O principal risco está relacionado ao aumento da incidência de doenças e à perda de qualidade dos grãos na fase final de maturação e colheita, situação historicamente observada em anos sob influência do fenômeno climático.
A qualidade do trigo é um fator decisivo para a indústria moageira e para a formação dos preços, tornando o clima uma variável estratégica para o mercado nos próximos meses.
Mercado doméstico registra valorização durante a entressafra
Enquanto a nova safra está sendo implantada, os preços do trigo seguem firmes no mercado interno. No Paraná, principal estado produtor do país, o cereal foi negociado próximo de R$ 70 por saca na primeira quinzena de junho, acumulando valorização nos últimos 30 dias.
O movimento reflete a baixa liquidez típica do período de entressafra.
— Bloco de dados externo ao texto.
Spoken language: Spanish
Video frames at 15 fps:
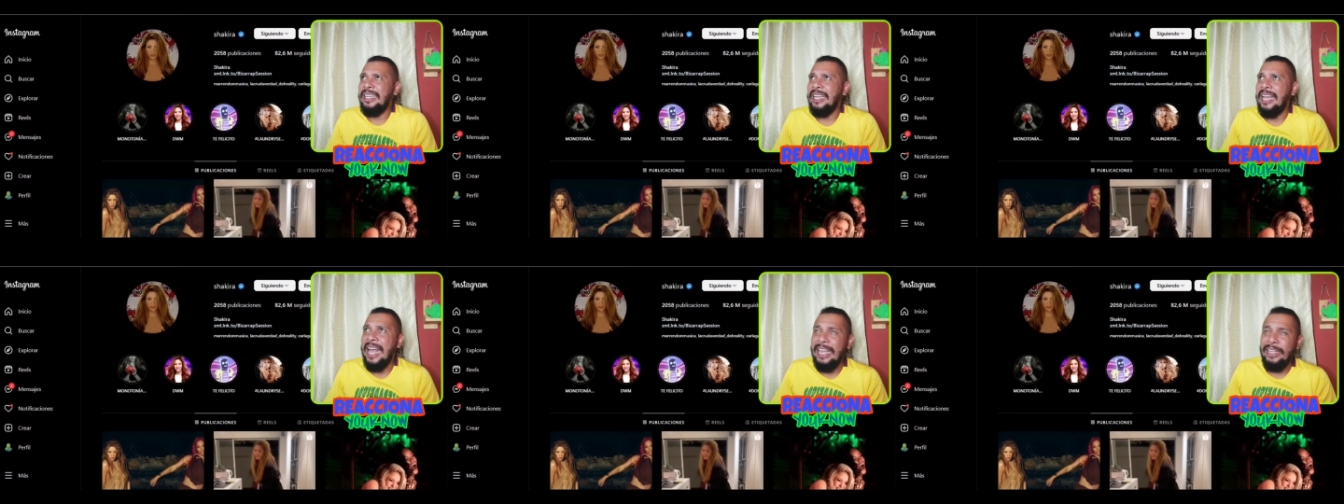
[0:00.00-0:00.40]

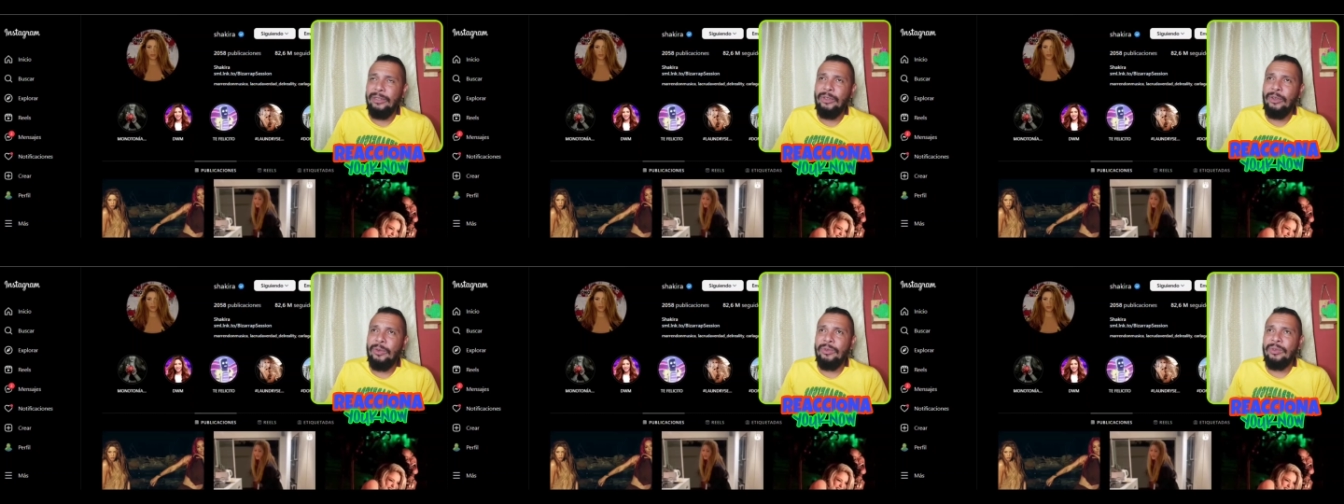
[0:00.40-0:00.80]

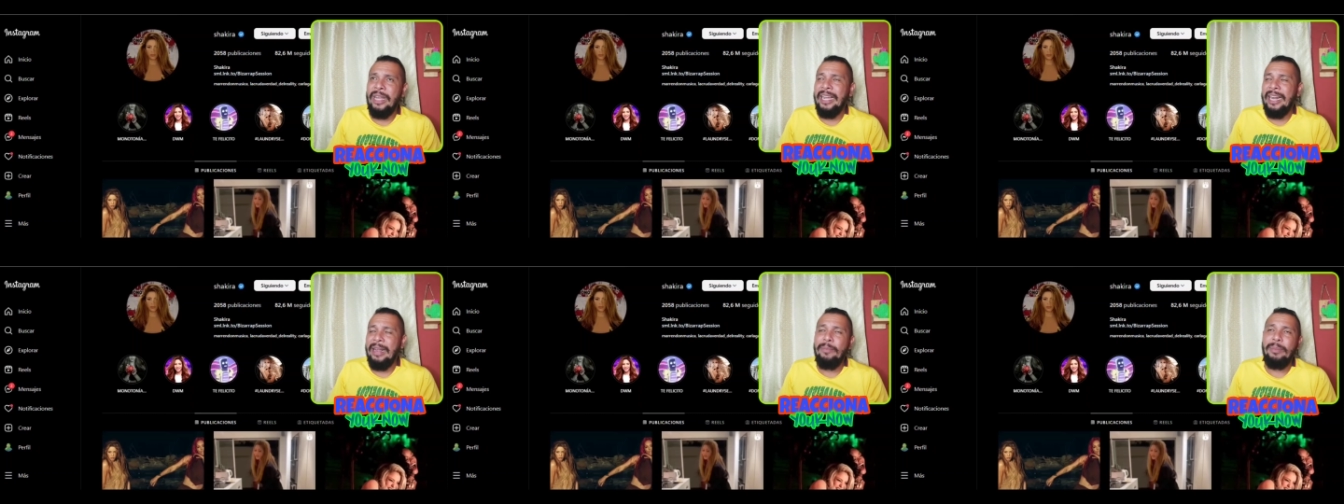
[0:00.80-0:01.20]
acto, una
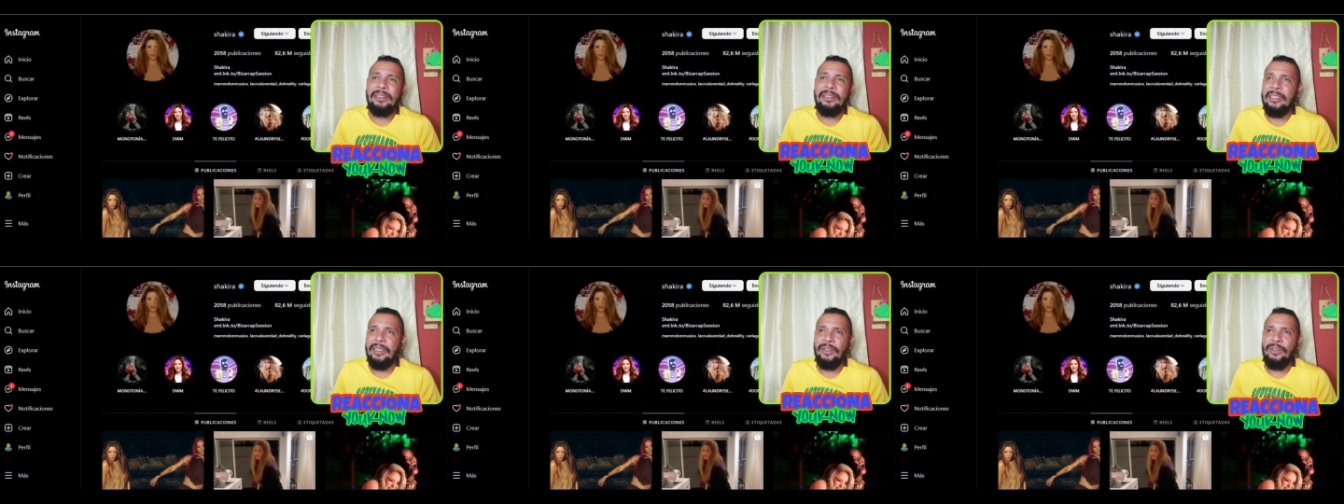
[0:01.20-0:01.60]
gran
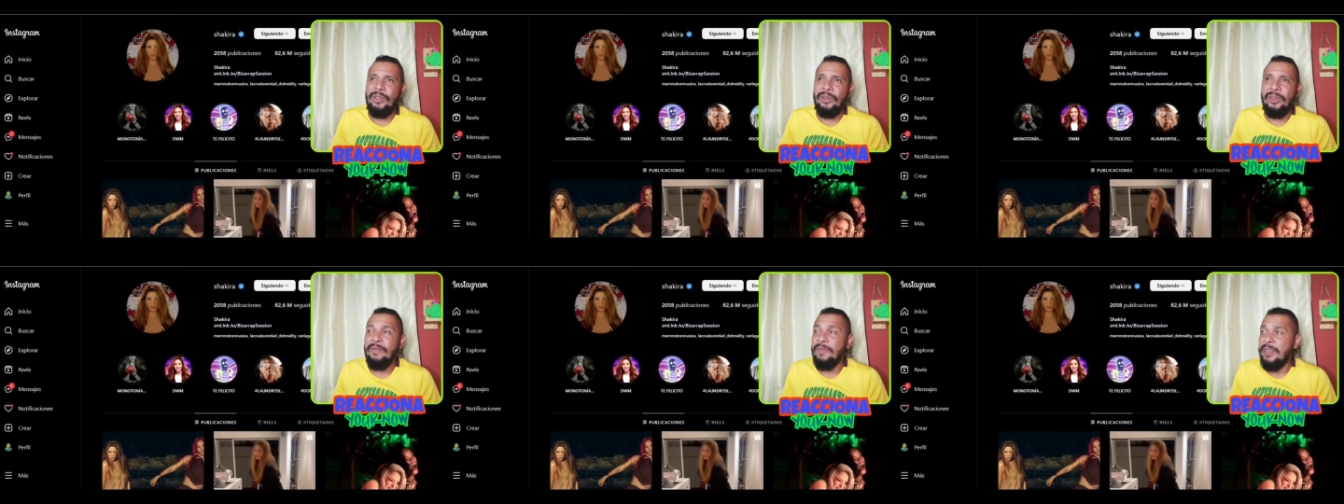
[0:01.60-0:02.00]

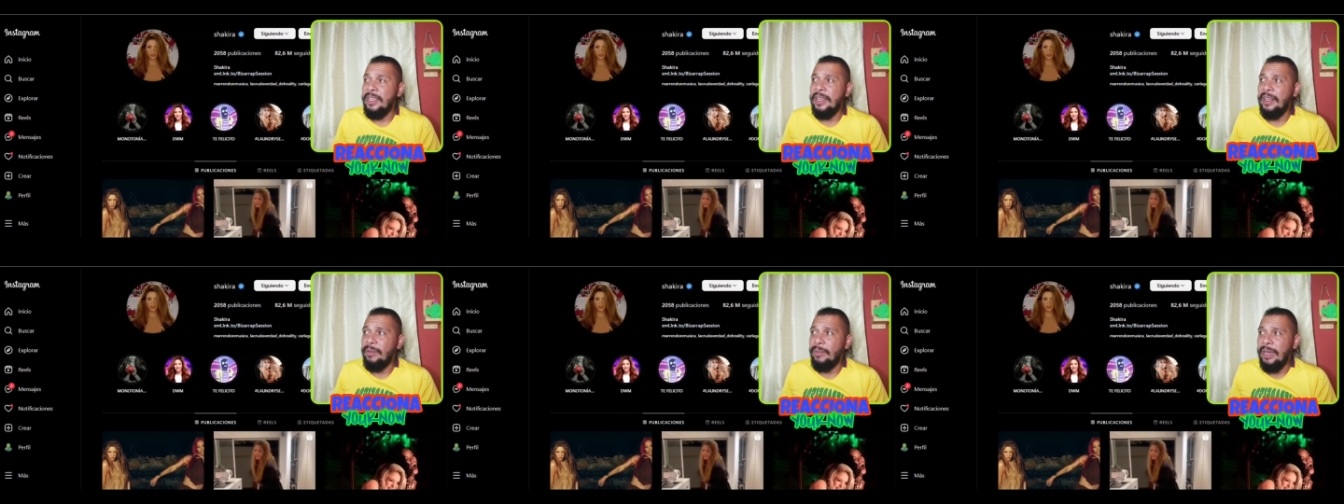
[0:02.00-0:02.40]
presentación en
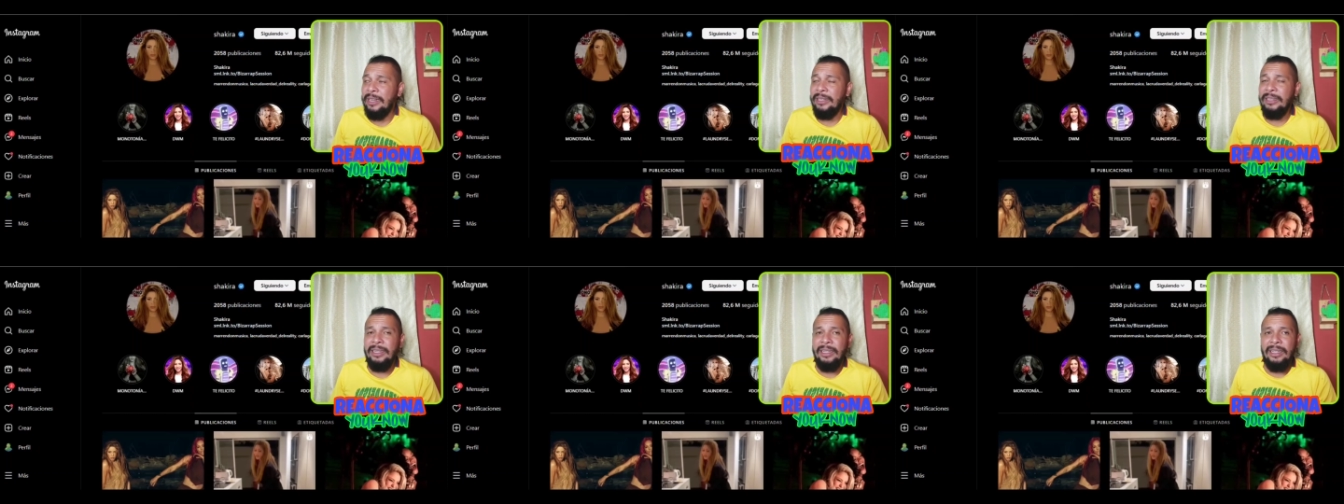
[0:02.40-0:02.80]
Viña del Mar.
Produtores permanecem retraídos nas vendas, enquanto os moinhos adotam postura cautelosa diante das dificuldades de repassar aumentos aos preços da farinha.
A valorização recente do dólar também contribuiu para sustentar as cotações domésticas, elevando a paridade de importação e fortalecendo o mercado interno.
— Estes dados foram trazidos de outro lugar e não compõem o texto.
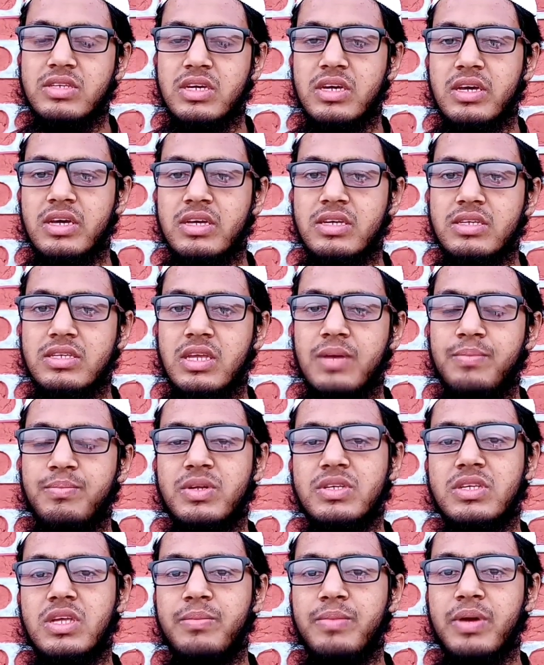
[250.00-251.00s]
এক্ষেত্রে
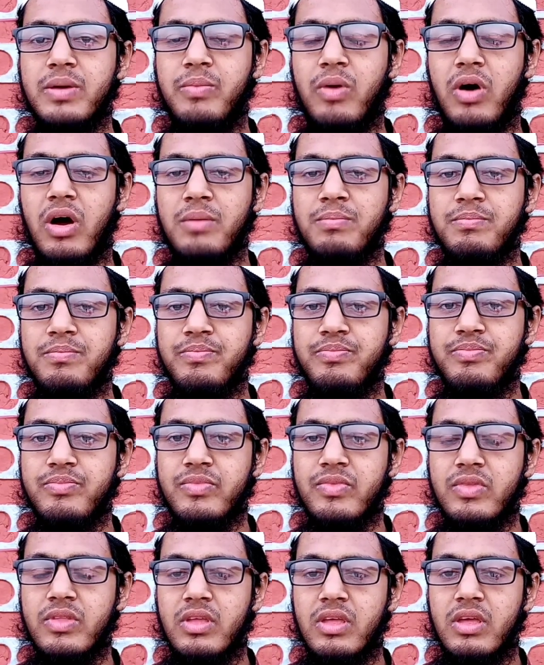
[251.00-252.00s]
হচ্ছে গরুর
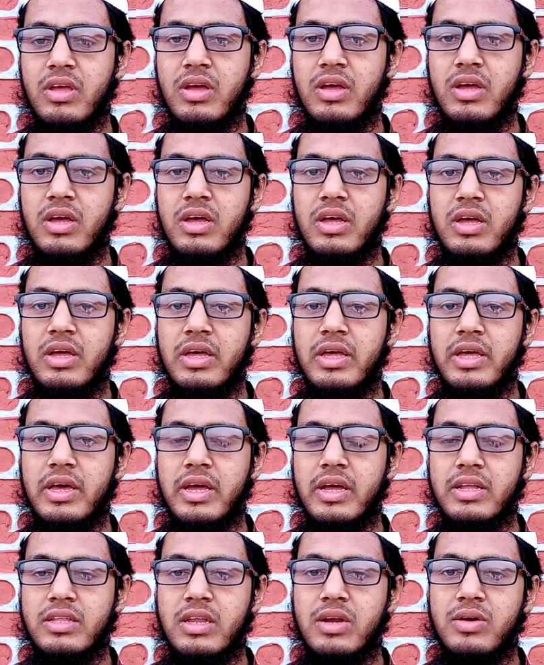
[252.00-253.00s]
গলার
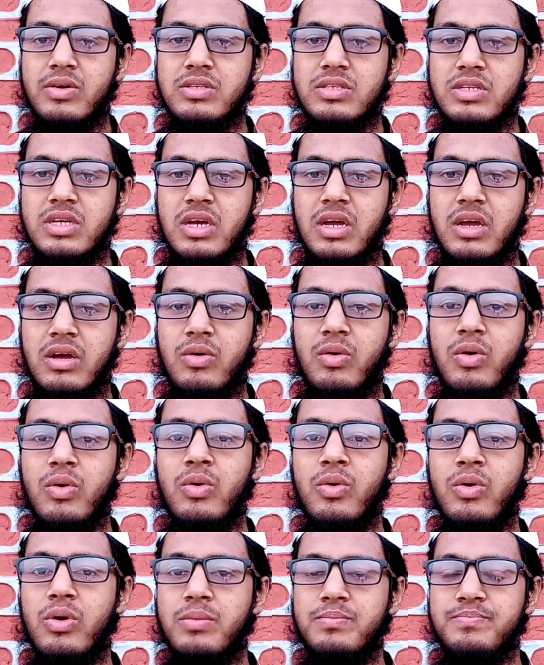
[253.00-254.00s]
চারপাশে ছোট ছোট
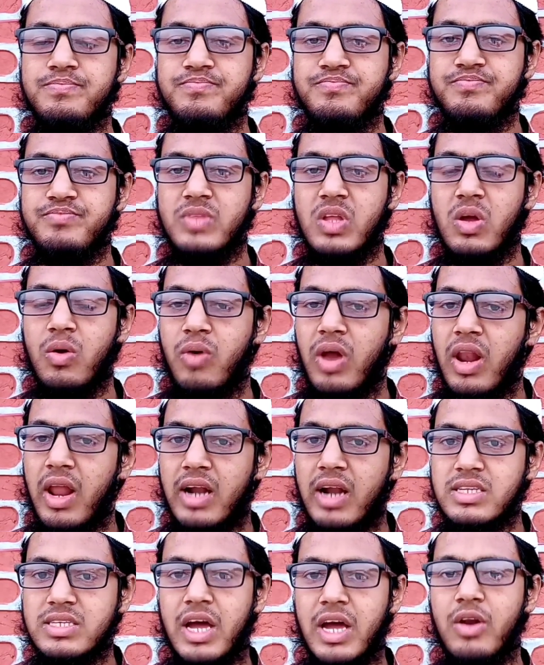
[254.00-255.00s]

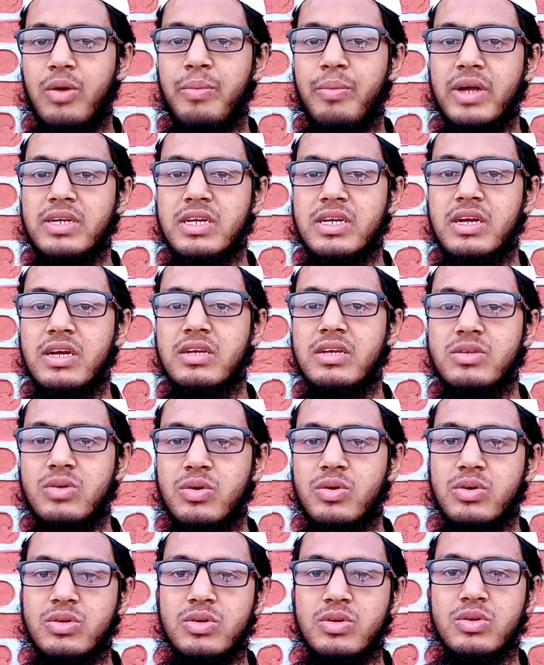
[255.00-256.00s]
ফুলা দেখা যাবে
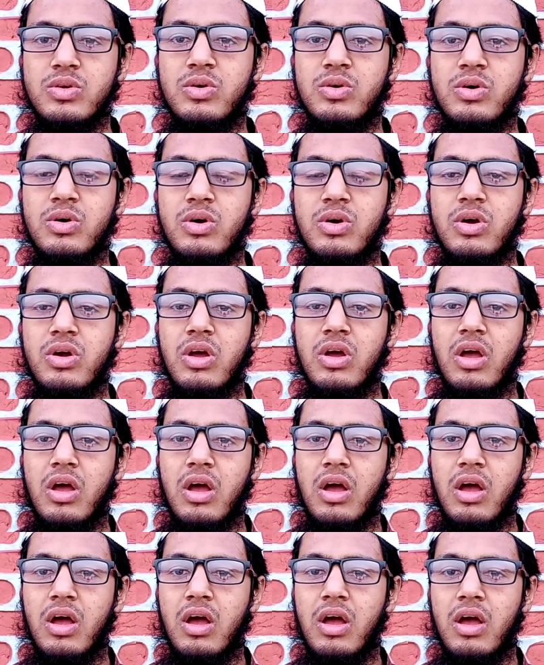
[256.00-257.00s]
সেটা পরবর্তীতে
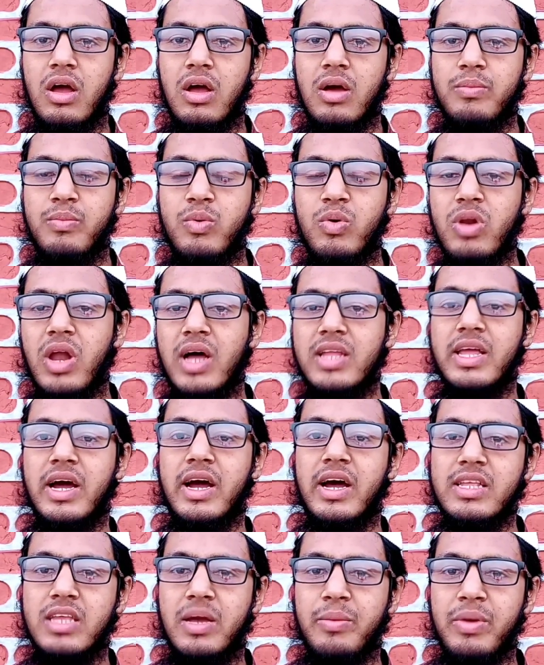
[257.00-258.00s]
অনেক জায়গায় ছড়িয়ে
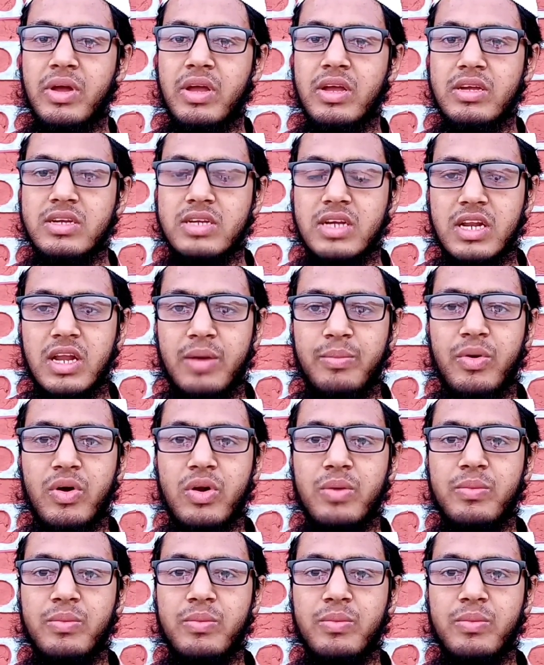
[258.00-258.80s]
অনেক বড় হয়ে যাবে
Cenário internacional segue volátil
No mercado global, o trigo apresentou forte volatilidade entre maio e junho. As cotações em Chicago chegaram a superar US$ 6,60 por bushel durante maio, impulsionadas pela seca nas regiões produtoras dos Estados Unidos.
No entanto, o avanço da colheita no Hemisfério Norte, a melhora das condições climáticas em áreas produtoras americanas e perspectivas mais favoráveis para a safra russa provocaram correções nos preços no início de junho.
Apesar disso, persistem incertezas relevantes em importantes origens globais, como Ucrânia e Rússia, o que mantém o mercado sensível a qualquer alteração climática ou geopolítica.
Dependência de importações deve continuar elevada
Com a perspectiva de menor produção nacional, o Brasil deve manter elevada dependência das importações para abastecer o mercado interno.
Nesse contexto, a formação dos preços domésticos continuará fortemente influenciada pelo câmbio e pela competitividade do trigo argentino, principal fornecedor do cereal ao mercado brasileiro.
A expectativa é que os preços permaneçam sustentados durante a entressafra, embora o amplo abastecimento global limite movimentos mais expressivos de valorização no mercado internacional.
Perspectivas para o setor
O cenário para o trigo em 2026/27 combina fundamentos de oferta mais restrita no Brasil com riscos climáticos crescentes associados ao El Niño. Para os produtores, o momento exige atenção redobrada ao manejo das lavouras, estratégias de comercialização e gestão de riscos.
Enquanto o mercado acompanha a evolução do clima e do plantio, a qualidade da safra deverá ser um dos principais fatores para determinar o comportamento dos preços e a competitividade do cereal brasileiro nos próximos meses.